Segment Open

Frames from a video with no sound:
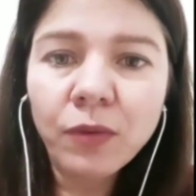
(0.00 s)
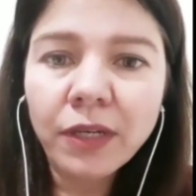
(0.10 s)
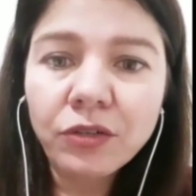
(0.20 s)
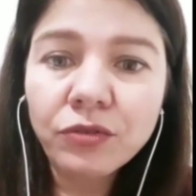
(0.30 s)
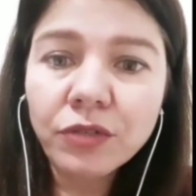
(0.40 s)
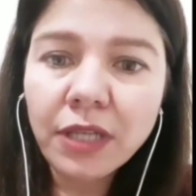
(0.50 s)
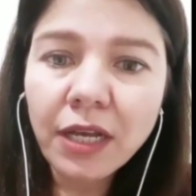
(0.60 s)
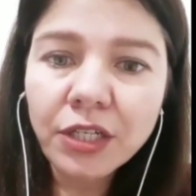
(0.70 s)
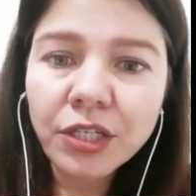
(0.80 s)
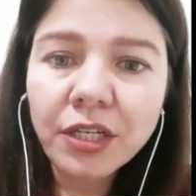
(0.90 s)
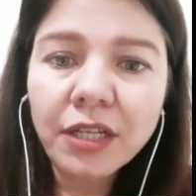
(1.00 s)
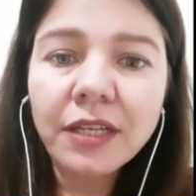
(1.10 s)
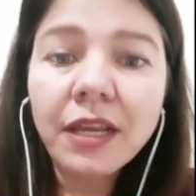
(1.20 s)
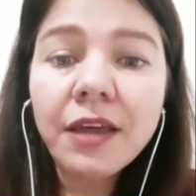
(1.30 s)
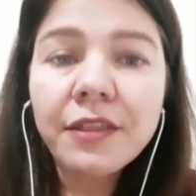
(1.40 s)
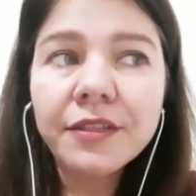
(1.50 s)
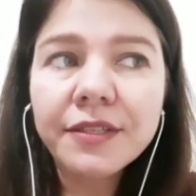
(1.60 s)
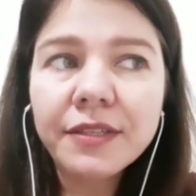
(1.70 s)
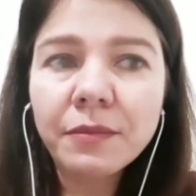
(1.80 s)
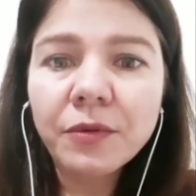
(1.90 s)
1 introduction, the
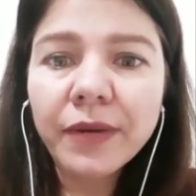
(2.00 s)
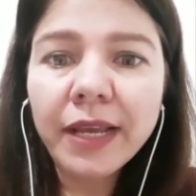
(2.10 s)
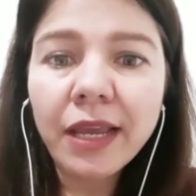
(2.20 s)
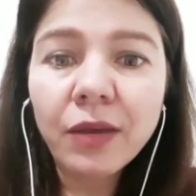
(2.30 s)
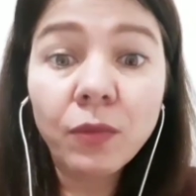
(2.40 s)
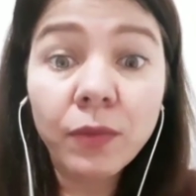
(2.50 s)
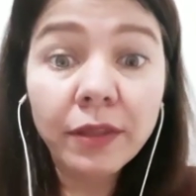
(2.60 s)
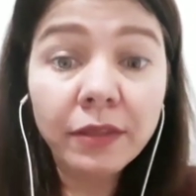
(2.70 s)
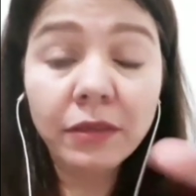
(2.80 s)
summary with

Segment Closed

### [TASK TO COMPLETE]
Could you copy the data above exactly, leaving the pictures out?

### [RESPONSE FOR THIS EXERCISE]
Frames from a video with no sound:
(0.00 s)
(0.10 s)
(0.20 s)
(0.30 s)
(0.40 s)
(0.50 s)
(0.60 s)
(0.70 s)
(0.80 s)
(0.90 s)
(1.00 s)
(1.10 s)
(1.20 s)
(1.30 s)
(1.40 s)
(1.50 s)
(1.60 s)
(1.70 s)
(1.80 s)
(1.90 s)
1 introduction, the
(2.00 s)
(2.10 s)
(2.20 s)
(2.30 s)
(2.40 s)
(2.50 s)
(2.60 s)
(2.70 s)
(2.80 s)
summary with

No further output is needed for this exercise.